::: Records to process

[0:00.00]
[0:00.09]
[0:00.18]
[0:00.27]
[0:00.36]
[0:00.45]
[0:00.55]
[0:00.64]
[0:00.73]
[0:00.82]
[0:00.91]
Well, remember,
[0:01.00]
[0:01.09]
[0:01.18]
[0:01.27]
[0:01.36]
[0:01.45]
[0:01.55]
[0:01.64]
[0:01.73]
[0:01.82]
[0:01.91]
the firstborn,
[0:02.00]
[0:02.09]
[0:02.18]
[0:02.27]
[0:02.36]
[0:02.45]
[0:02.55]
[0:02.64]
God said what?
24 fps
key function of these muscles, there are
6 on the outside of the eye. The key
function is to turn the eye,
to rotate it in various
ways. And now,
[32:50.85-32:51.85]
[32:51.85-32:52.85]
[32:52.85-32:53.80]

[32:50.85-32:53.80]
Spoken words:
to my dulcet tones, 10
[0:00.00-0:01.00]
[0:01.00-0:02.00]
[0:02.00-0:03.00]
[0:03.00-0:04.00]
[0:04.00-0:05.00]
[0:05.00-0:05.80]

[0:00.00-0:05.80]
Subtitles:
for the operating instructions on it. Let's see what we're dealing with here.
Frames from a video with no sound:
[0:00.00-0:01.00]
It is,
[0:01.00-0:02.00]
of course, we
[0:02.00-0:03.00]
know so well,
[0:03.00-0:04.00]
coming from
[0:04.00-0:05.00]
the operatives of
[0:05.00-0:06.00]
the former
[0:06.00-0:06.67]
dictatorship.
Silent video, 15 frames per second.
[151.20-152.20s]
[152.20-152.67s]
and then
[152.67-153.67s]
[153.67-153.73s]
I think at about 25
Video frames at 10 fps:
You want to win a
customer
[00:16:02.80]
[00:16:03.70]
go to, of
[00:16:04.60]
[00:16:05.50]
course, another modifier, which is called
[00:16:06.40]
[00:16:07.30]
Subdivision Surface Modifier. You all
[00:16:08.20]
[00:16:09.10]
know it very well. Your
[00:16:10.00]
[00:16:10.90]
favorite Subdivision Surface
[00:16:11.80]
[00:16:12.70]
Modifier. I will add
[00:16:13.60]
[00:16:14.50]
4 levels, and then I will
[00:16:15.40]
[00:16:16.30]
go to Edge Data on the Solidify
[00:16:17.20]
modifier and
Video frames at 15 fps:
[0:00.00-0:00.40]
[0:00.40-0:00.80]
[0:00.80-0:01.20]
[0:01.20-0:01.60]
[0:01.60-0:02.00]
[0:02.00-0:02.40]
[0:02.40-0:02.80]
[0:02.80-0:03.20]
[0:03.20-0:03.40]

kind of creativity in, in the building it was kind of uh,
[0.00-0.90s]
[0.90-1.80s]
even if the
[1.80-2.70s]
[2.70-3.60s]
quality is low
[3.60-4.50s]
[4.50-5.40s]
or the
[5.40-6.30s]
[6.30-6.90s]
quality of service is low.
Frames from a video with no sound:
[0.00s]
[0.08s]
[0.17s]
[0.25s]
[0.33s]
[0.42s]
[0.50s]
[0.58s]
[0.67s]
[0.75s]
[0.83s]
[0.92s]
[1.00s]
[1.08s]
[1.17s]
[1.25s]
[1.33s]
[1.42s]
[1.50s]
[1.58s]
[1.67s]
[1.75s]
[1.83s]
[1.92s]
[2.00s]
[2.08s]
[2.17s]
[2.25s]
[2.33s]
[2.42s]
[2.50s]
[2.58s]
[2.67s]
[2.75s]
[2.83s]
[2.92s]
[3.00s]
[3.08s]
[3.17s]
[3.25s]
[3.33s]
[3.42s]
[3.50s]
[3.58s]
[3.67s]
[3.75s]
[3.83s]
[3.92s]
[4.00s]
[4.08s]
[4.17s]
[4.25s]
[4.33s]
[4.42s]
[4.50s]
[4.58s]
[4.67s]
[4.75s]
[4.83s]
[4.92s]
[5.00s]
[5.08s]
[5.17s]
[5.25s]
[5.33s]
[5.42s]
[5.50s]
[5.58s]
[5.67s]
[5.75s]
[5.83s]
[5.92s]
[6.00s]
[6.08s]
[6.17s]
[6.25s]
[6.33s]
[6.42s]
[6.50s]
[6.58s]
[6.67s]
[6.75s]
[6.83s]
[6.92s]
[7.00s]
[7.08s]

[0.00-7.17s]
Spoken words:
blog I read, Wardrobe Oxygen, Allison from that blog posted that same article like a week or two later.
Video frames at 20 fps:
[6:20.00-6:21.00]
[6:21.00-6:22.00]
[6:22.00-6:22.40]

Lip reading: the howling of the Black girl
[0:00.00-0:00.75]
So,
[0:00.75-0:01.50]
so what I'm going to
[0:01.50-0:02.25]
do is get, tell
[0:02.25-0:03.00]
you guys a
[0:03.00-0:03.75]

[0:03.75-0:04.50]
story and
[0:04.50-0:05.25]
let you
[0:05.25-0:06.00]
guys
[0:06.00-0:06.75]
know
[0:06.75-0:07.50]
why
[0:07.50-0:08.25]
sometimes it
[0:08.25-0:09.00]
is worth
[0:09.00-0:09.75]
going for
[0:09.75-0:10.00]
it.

::::::

**Activity:** Would you give the material above again, complete and exact?

**Task solution:**
[0:00.00]
[0:00.09]
[0:00.18]
[0:00.27]
[0:00.36]
[0:00.45]
[0:00.55]
[0:00.64]
[0:00.73]
[0:00.82]
[0:00.91]
Well, remember,
[0:01.00]
[0:01.09]
[0:01.18]
[0:01.27]
[0:01.36]
[0:01.45]
[0:01.55]
[0:01.64]
[0:01.73]
[0:01.82]
[0:01.91]
the firstborn,
[0:02.00]
[0:02.09]
[0:02.18]
[0:02.27]
[0:02.36]
[0:02.45]
[0:02.55]
[0:02.64]
God said what?
24 fps
key function of these muscles, there are
6 on the outside of the eye. The key
function is to turn the eye,
to rotate it in various
ways. And now,
[32:50.85-32:51.85]
[32:51.85-32:52.85]
[32:52.85-32:53.80]

[32:50.85-32:53.80]
Spoken words:
to my dulcet tones, 10
[0:00.00-0:01.00]
[0:01.00-0:02.00]
[0:02.00-0:03.00]
[0:03.00-0:04.00]
[0:04.00-0:05.00]
[0:05.00-0:05.80]

[0:00.00-0:05.80]
Subtitles:
for the operating instructions on it. Let's see what we're dealing with here.
Frames from a video with no sound:
[0:00.00-0:01.00]
It is,
[0:01.00-0:02.00]
of course, we
[0:02.00-0:03.00]
know so well,
[0:03.00-0:04.00]
coming from
[0:04.00-0:05.00]
the operatives of
[0:05.00-0:06.00]
the former
[0:06.00-0:06.67]
dictatorship.
Silent video, 15 frames per second.
[151.20-152.20s]
[152.20-152.67s]
and then
[152.67-153.67s]
[153.67-153.73s]
I think at about 25
Video frames at 10 fps:
You want to win a
customer
[00:16:02.80]
[00:16:03.70]
go to, of
[00:16:04.60]
[00:16:05.50]
course, another modifier, which is called
[00:16:06.40]
[00:16:07.30]
Subdivision Surface Modifier. You all
[00:16:08.20]
[00:16:09.10]
know it very well. Your
[00:16:10.00]
[00:16:10.90]
favorite Subdivision Surface
[00:16:11.80]
[00:16:12.70]
Modifier. I will add
[00:16:13.60]
[00:16:14.50]
4 levels, and then I will
[00:16:15.40]
[00:16:16.30]
go to Edge Data on the Solidify
[00:16:17.20]
modifier and
Video frames at 15 fps:
[0:00.00-0:00.40]
[0:00.40-0:00.80]
[0:00.80-0:01.20]
[0:01.20-0:01.60]
[0:01.60-0:02.00]
[0:02.00-0:02.40]
[0:02.40-0:02.80]
[0:02.80-0:03.20]
[0:03.20-0:03.40]

kind of creativity in, in the building it was kind of uh,
[0.00-0.90s]
[0.90-1.80s]
even if the
[1.80-2.70s]
[2.70-3.60s]
quality is low
[3.60-4.50s]
[4.50-5.40s]
or the
[5.40-6.30s]
[6.30-6.90s]
quality of service is low.
Frames from a video with no sound:
[0.00s]
[0.08s]
[0.17s]
[0.25s]
[0.33s]
[0.42s]
[0.50s]
[0.58s]
[0.67s]
[0.75s]
[0.83s]
[0.92s]
[1.00s]
[1.08s]
[1.17s]
[1.25s]
[1.33s]
[1.42s]
[1.50s]
[1.58s]
[1.67s]
[1.75s]
[1.83s]
[1.92s]
[2.00s]
[2.08s]
[2.17s]
[2.25s]
[2.33s]
[2.42s]
[2.50s]
[2.58s]
[2.67s]
[2.75s]
[2.83s]
[2.92s]
[3.00s]
[3.08s]
[3.17s]
[3.25s]
[3.33s]
[3.42s]
[3.50s]
[3.58s]
[3.67s]
[3.75s]
[3.83s]
[3.92s]
[4.00s]
[4.08s]
[4.17s]
[4.25s]
[4.33s]
[4.42s]
[4.50s]
[4.58s]
[4.67s]
[4.75s]
[4.83s]
[4.92s]
[5.00s]
[5.08s]
[5.17s]
[5.25s]
[5.33s]
[5.42s]
[5.50s]
[5.58s]
[5.67s]
[5.75s]
[5.83s]
[5.92s]
[6.00s]
[6.08s]
[6.17s]
[6.25s]
[6.33s]
[6.42s]
[6.50s]
[6.58s]
[6.67s]
[6.75s]
[6.83s]
[6.92s]
[7.00s]
[7.08s]

[0.00-7.17s]
Spoken words:
blog I read, Wardrobe Oxygen, Allison from that blog posted that same article like a week or two later.
Video frames at 20 fps:
[6:20.00-6:21.00]
[6:21.00-6:22.00]
[6:22.00-6:22.40]

Lip reading: the howling of the Black girl
[0:00.00-0:00.75]
So,
[0:00.75-0:01.50]
so what I'm going to
[0:01.50-0:02.25]
do is get, tell
[0:02.25-0:03.00]
you guys a
[0:03.00-0:03.75]

[0:03.75-0:04.50]
story and
[0:04.50-0:05.25]
let you
[0:05.25-0:06.00]
guys
[0:06.00-0:06.75]
know
[0:06.75-0:07.50]
why
[0:07.50-0:08.25]
sometimes it
[0:08.25-0:09.00]
is worth
[0:09.00-0:09.75]
going for
[0:09.75-0:10.00]
it.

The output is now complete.